故意的に分けたかった訳ではなく、今の私は何もやる気が無くなるタイプの体調不良に襲われているからだ。

今日もどうにかして起き上がり、人生を上手く生きるために続きを読み、幕を閉じた。

小説を読む度に思うが、私は語彙力が足りない。想像力とは反比例して、知識が足りない。だから感想を上手く伝えられない。
この悩みに、『本を読む』という行為が出来るようになってから今まで非常に悩まされている。

だが語彙力が無い分、私より語彙力が無い子どもや、新しい言葉を知らないお年寄りなどに物を教える技術には長けている。しかし、自分自身が難しい論文を読む時や、カタカナ語でマウントを取ってくるようなエセベンチャー社員のような人との会話では実力を発揮することは出来ない。

そんな私は今回の本を読み終えて、自分の事を何も分かっていないのではないかと感じた。

私は自分では、正直で、素直で、言いたいことがあれば言うし、やりたいことがあれば一人でも動く。人の目なんて気にしない、私自身の人生があると豪語出来るような性格だと思っていた。
もちろん、人の迷惑になるようなことや、人を傷付けるようなことはしない。そんな風になる前に、迷惑・傷付けるかもフィルターに通して、言動・行動を改める。

でも一冊の本を読んで。
私はただ自分の素、すなわち『核』を見せていないだけなのだと知った。しかも自分にまで。
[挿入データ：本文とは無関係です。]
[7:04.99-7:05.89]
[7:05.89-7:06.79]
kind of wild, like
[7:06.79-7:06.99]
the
その人の考えが理解出来なくても、その人の考えはその人のものだしと割り切ったり、話が通じなかったらそちらに全て任せて放棄したり、無意味に自分の情報をひけらかしたりせずに、1聞かれたら1返すだけにしたり、話したい人の前では聞き役に回り聞きたい人の前では話し役に回ったり、自分が素を見せた所で誰の賛同も得られずにいるなら隠して行動した方がマシだと考えたりする。

人の為だと考えて行動していた気もするが、全ては自分の為のような気がする。

自分が行動する上で、否定されたくない・評価されたくないと考えているから、自分の『皮』をペリペリ何枚も剥がして渡して納得してもらい、核の部分は隠し切ったままだ。
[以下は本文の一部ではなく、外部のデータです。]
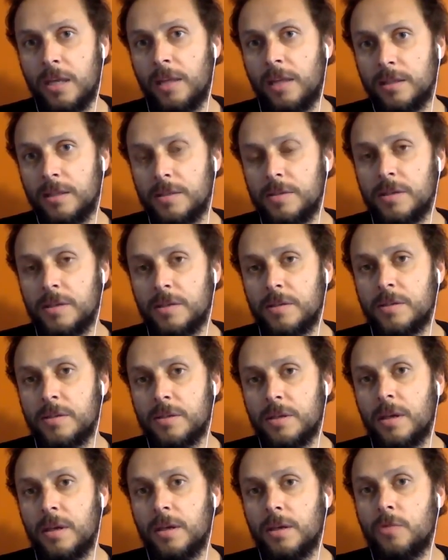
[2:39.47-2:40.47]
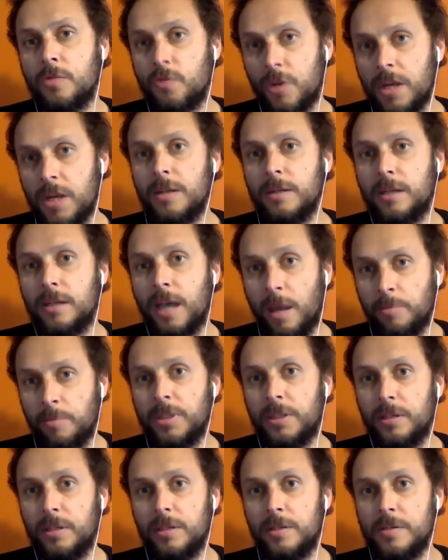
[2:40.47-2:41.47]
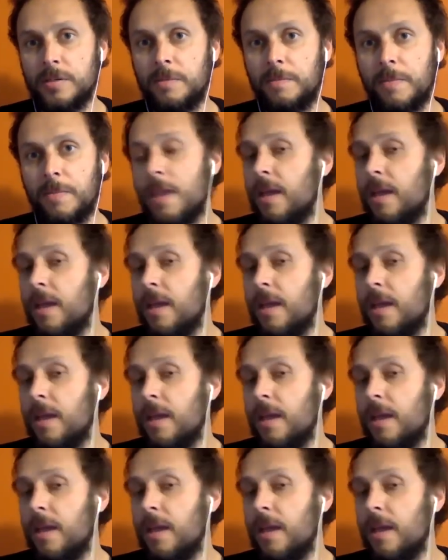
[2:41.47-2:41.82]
and this is green capitalism.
しかし、自分の中の『核』は、素は、自分に見えているのか?
自分の素に気付けている人間はどれくらいいるのか?

会社の核、家族の核、夫婦・恋人の核だって、当人は気付けていないと思う。

強面のいかにもボスのような顔をしている後ろに、本当に怖い裏ボスがいるように。
自分が家族ヒエラルキーで一番上だと考えているが、実はペットのワンちゃんが一番だったりするように。

私達が本当に見なければいけないものなんて、いつも隠されていると思うのだ。
それを探ることもせず、『皮』を本当だと信じて疑わない人が、本当に効率良く生きられる人だ。
『核』について、人と話し合いたいと考えている時点で愚かなのかもしれない。世の中全てが上辺で丁度良く生きているのだ。

見えていることが全てだと錯覚してしまうような人間が一番生き延びている生物なのは、『核』に触れずに生きていこうと模索し続けているからである。